Yönetmen: Duncan Jones
Oyuncular: Jake Gyllenhaal, Michelle Monaghan, Vera Farmiga, Jeffrey Wright, Michael Arden
Senaryo: Ben Ripley
Müzik: Chris Bacon
Colter Stevens (Jake Gyllenhaal) bir hız treninde uyanır ve oraya nasıl geldiğine dair hiçbir fikri yoktur. Karşısında Christina (Michelle Monaghan) adlı tanımadığı ama belli ki kadının kendini tanıdığı birisi oturmaktadır. Tuvalette kendine sığınacak yer ararken aynada kendi yerine başkasının yansımasını görmesiyle şok olur ve cüzdanında da bir öğretmen olan Sean Fentress'ın kimliği vardır. Aniden trenin içinde büyük bir patlama meydana gelir.

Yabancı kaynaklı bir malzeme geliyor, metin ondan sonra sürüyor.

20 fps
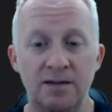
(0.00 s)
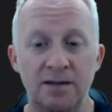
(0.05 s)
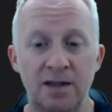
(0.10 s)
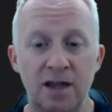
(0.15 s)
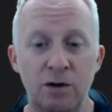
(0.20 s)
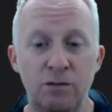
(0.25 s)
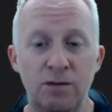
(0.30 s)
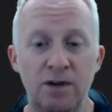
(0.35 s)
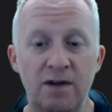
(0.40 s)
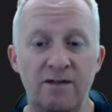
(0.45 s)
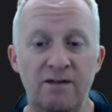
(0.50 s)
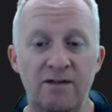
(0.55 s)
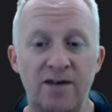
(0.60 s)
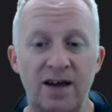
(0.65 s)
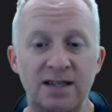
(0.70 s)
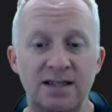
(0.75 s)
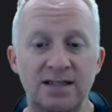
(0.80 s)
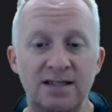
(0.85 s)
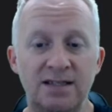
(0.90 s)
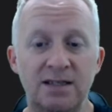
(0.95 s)

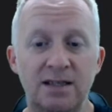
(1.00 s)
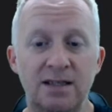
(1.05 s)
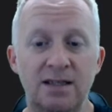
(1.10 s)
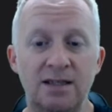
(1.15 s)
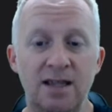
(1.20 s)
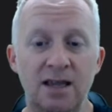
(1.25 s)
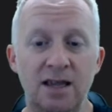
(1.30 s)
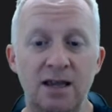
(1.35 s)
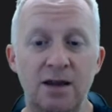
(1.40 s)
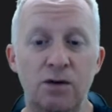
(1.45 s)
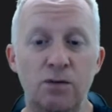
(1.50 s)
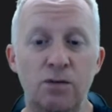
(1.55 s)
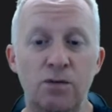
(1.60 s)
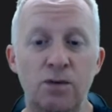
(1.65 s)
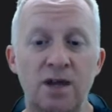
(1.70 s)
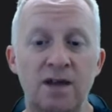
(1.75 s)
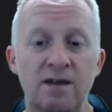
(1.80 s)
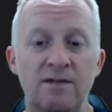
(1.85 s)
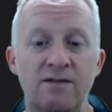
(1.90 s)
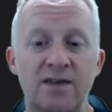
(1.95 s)
derivative
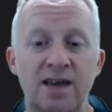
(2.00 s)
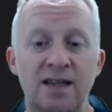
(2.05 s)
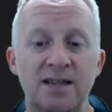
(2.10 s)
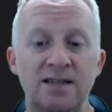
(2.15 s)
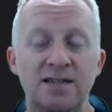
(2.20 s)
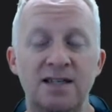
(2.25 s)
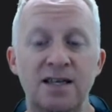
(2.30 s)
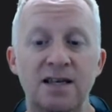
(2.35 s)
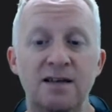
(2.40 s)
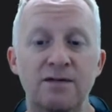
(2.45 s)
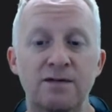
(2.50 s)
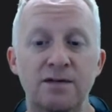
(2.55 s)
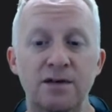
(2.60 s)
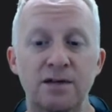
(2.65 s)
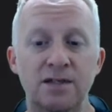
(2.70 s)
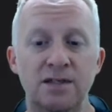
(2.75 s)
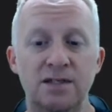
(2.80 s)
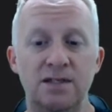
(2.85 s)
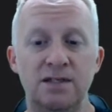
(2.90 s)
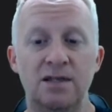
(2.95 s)

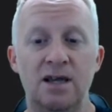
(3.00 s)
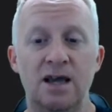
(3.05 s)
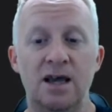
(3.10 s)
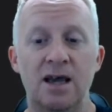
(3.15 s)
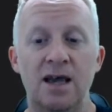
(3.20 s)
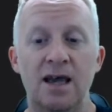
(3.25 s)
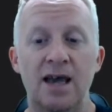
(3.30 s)
derivatives,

Hemen ardından Colter yüksek teknolojili bir tecrit birimine gönderilir ve üniformalılardan Goodwin (Vera Farmiga) onun gördüğü herşeyden haberdardır. Colter Chicago'da bir treni havaya uçuran ve daha binlercesini de öldürmeyi planlayan bombacıyı saatler öncesinden tarif edebilmek için yüksek-önemlikli bir göreve atanır. Çok gizli bir program olan "yaşam şifresi" sayesinde Colter paralel bir gerçeklikte Sean olarak davranabilmektedir. Trene her dönüşünde Colter'ın bombacının kimliğini tanımlayabilmesi için sekiz dakikası vardır. Bombacının ikinci bir büyük eyleminden önce onu yakalamak ancak bu sayede mümkün olacaktır.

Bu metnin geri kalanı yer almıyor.